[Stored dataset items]
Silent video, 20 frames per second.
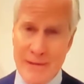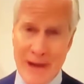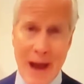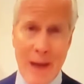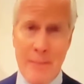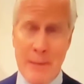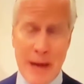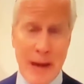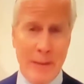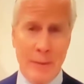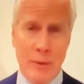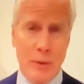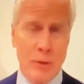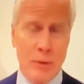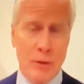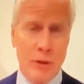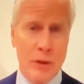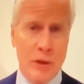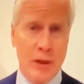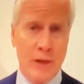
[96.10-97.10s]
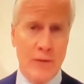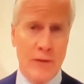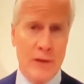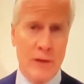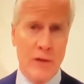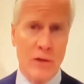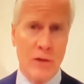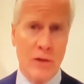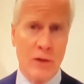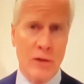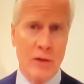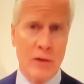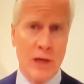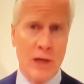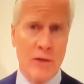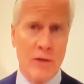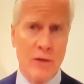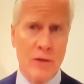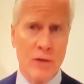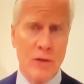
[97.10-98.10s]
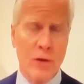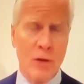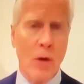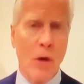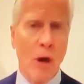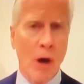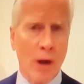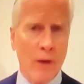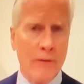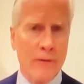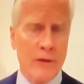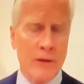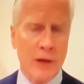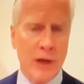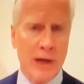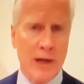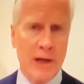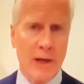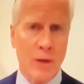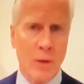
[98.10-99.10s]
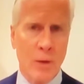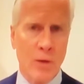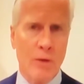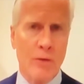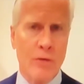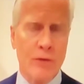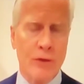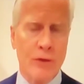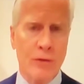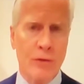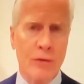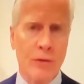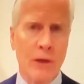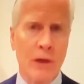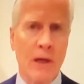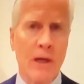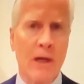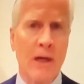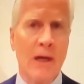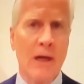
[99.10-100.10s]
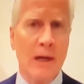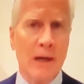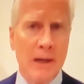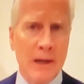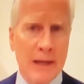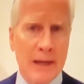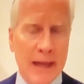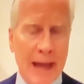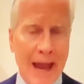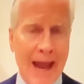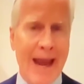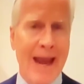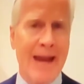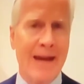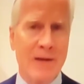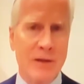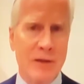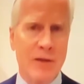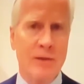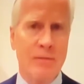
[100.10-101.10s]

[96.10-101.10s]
They've not been able to achieve this success, and so all of a sudden, in order to gain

• [Required action]
Repeat the records above verbatim, with no pictures in the result.

• [Expected output]
Silent video, 20 frames per second.
[96.10-97.10s]
[97.10-98.10s]
[98.10-99.10s]
[99.10-100.10s]
[100.10-101.10s]

[96.10-101.10s]
They've not been able to achieve this success, and so all of a sudden, in order to gain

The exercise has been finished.